▼
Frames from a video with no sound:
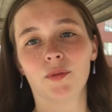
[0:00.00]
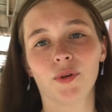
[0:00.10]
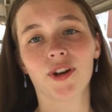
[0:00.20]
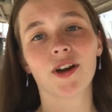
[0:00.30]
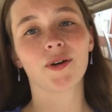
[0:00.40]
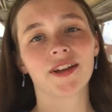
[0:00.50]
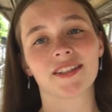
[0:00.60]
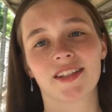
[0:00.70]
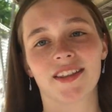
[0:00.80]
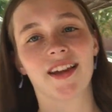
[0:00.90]
We're going
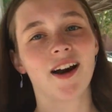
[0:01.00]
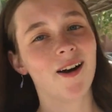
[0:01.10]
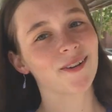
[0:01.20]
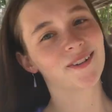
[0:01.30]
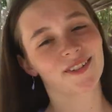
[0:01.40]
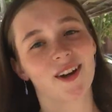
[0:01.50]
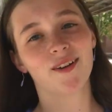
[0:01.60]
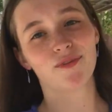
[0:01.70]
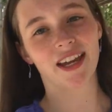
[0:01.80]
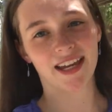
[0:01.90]
to the honors
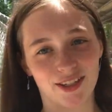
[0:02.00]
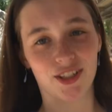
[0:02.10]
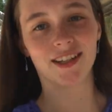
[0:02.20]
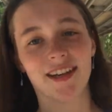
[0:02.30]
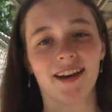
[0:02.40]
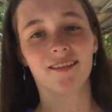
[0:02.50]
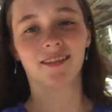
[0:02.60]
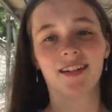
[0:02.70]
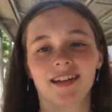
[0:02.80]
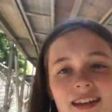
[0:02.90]
convocation now,
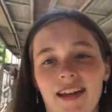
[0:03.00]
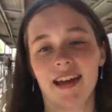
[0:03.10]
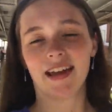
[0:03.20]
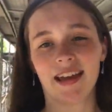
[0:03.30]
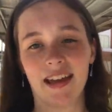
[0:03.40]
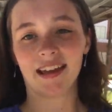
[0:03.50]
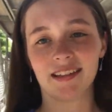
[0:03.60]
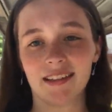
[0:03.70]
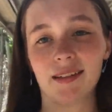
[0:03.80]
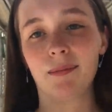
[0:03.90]

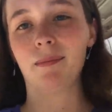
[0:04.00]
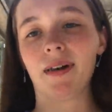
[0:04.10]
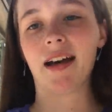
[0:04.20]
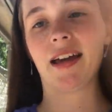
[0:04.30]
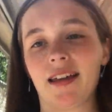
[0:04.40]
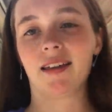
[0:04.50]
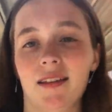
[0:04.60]
and my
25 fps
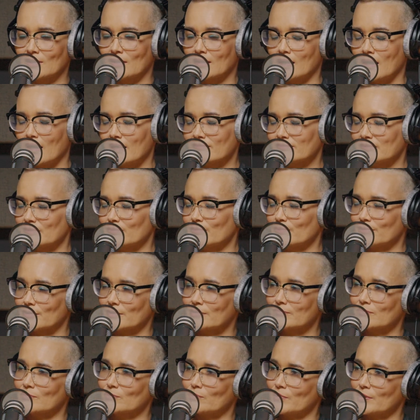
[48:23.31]
your livelihood
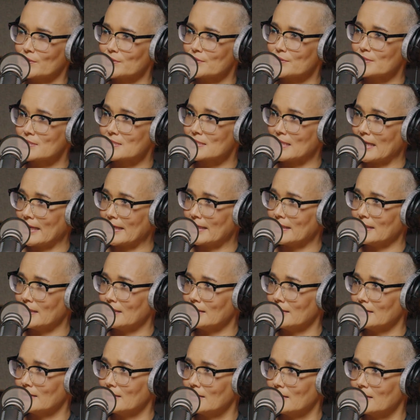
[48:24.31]
over what you
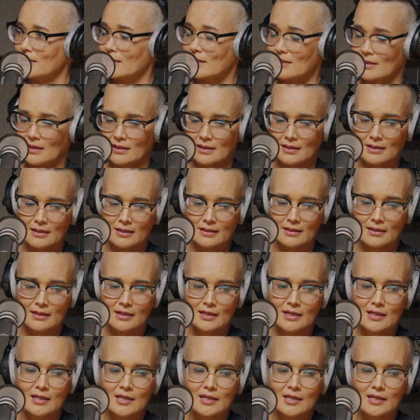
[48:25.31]
say there.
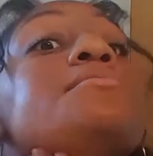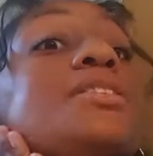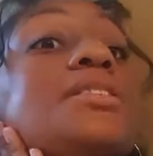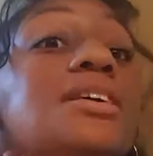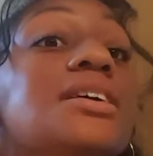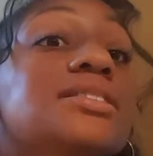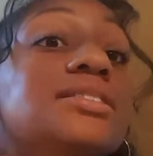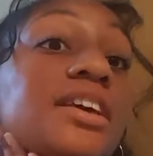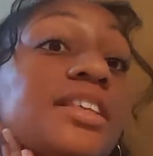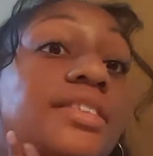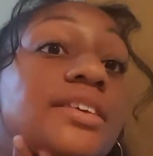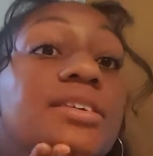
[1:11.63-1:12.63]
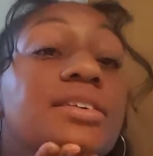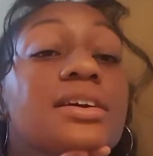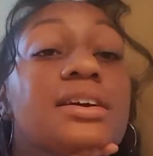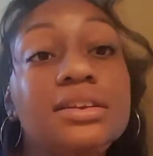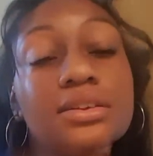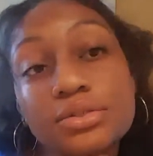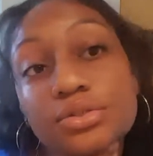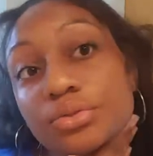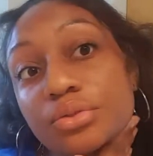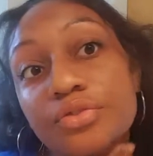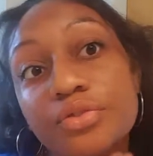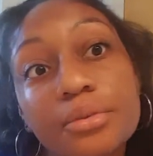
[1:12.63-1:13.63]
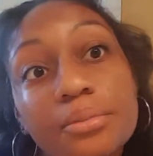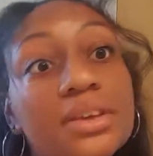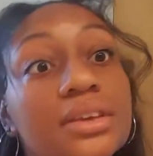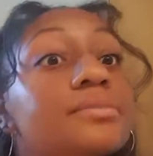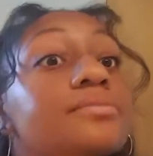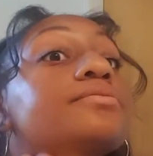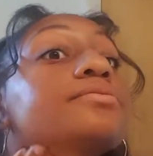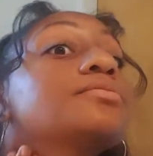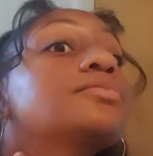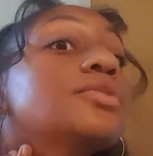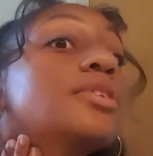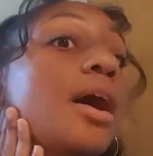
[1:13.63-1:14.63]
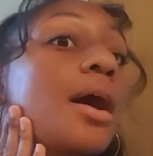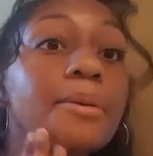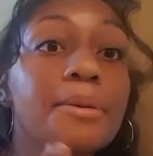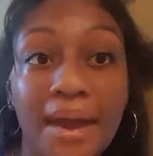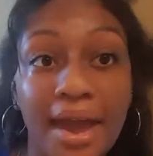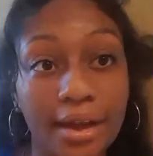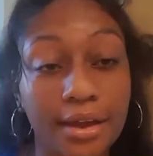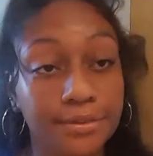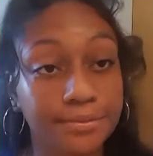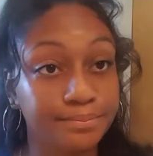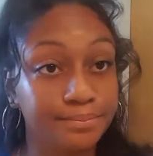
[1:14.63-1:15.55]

But that's nothing unusual for me. So I'll be back.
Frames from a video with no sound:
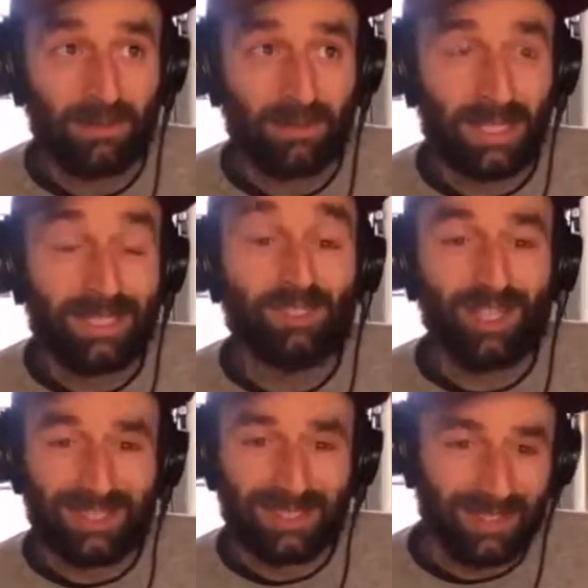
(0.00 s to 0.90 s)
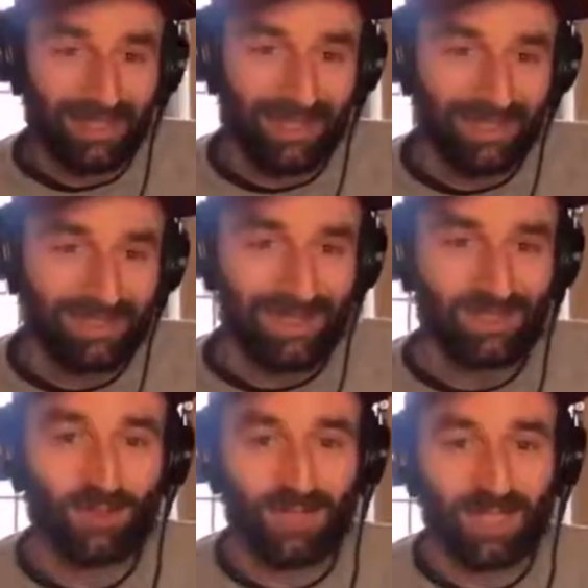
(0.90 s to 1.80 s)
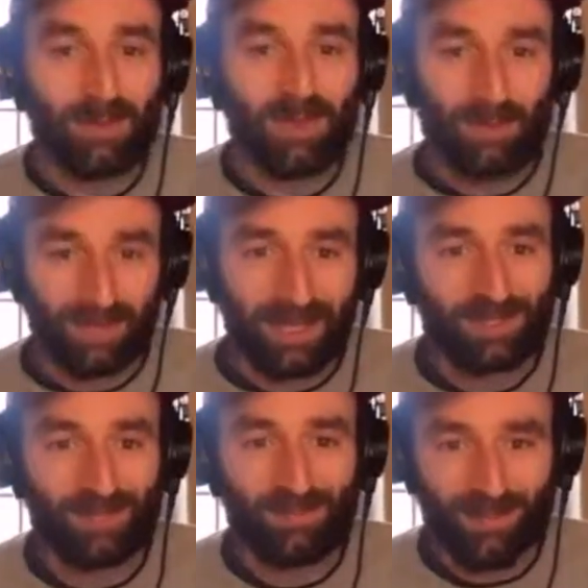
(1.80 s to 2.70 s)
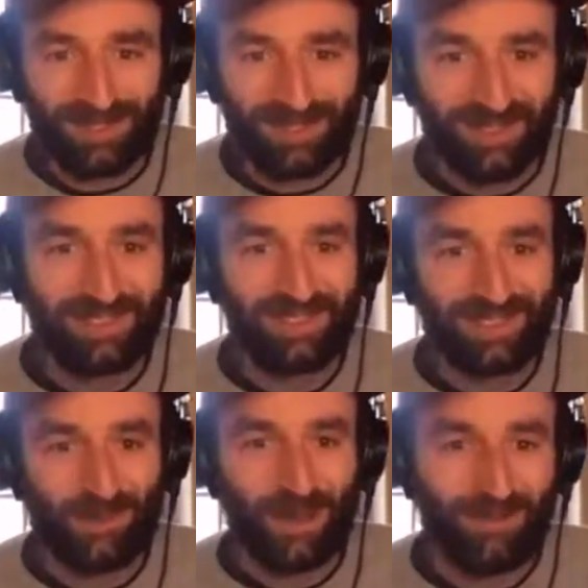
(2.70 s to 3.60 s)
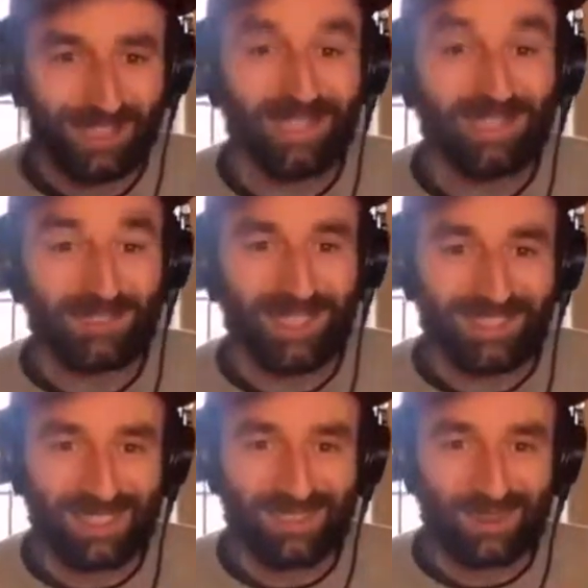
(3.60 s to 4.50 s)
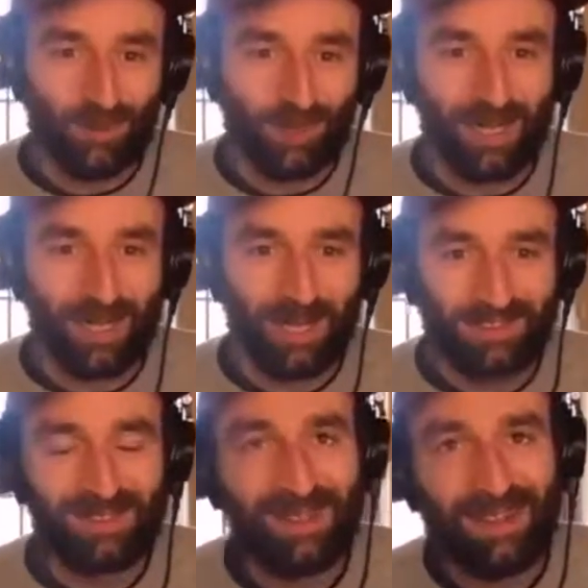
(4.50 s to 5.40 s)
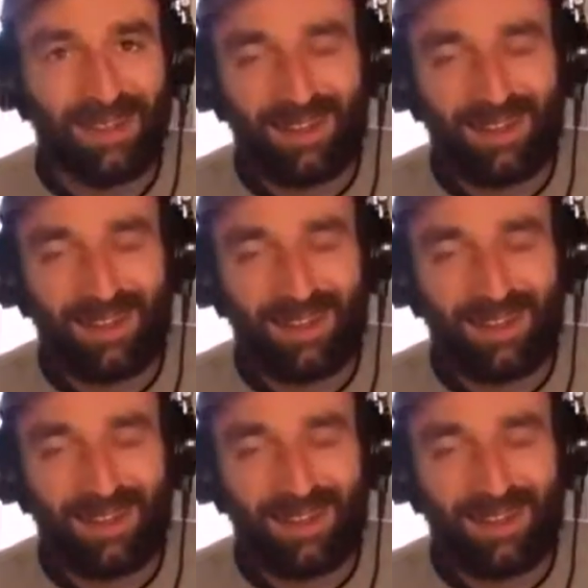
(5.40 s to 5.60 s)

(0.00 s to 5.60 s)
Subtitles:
interesting things like serving up an application, for instance, and you have like interesting query patterns.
▲
◆ WHAT THE TASK REQUIRES: Would you transcribe each of the entries exactly, skipping the pictures?

◆ ANSWER SECTION:
Frames from a video with no sound:
[0:00.00]
[0:00.10]
[0:00.20]
[0:00.30]
[0:00.40]
[0:00.50]
[0:00.60]
[0:00.70]
[0:00.80]
[0:00.90]
We're going
[0:01.00]
[0:01.10]
[0:01.20]
[0:01.30]
[0:01.40]
[0:01.50]
[0:01.60]
[0:01.70]
[0:01.80]
[0:01.90]
to the honors
[0:02.00]
[0:02.10]
[0:02.20]
[0:02.30]
[0:02.40]
[0:02.50]
[0:02.60]
[0:02.70]
[0:02.80]
[0:02.90]
convocation now,
[0:03.00]
[0:03.10]
[0:03.20]
[0:03.30]
[0:03.40]
[0:03.50]
[0:03.60]
[0:03.70]
[0:03.80]
[0:03.90]

[0:04.00]
[0:04.10]
[0:04.20]
[0:04.30]
[0:04.40]
[0:04.50]
[0:04.60]
and my
25 fps
[48:23.31]
your livelihood
[48:24.31]
over what you
[48:25.31]
say there.
[1:11.63-1:12.63]
[1:12.63-1:13.63]
[1:13.63-1:14.63]
[1:14.63-1:15.55]

But that's nothing unusual for me. So I'll be back.
Frames from a video with no sound:
(0.00 s to 0.90 s)
(0.90 s to 1.80 s)
(1.80 s to 2.70 s)
(2.70 s to 3.60 s)
(3.60 s to 4.50 s)
(4.50 s to 5.40 s)
(5.40 s to 5.60 s)

(0.00 s to 5.60 s)
Subtitles:
interesting things like serving up an application, for instance, and you have like interesting query patterns.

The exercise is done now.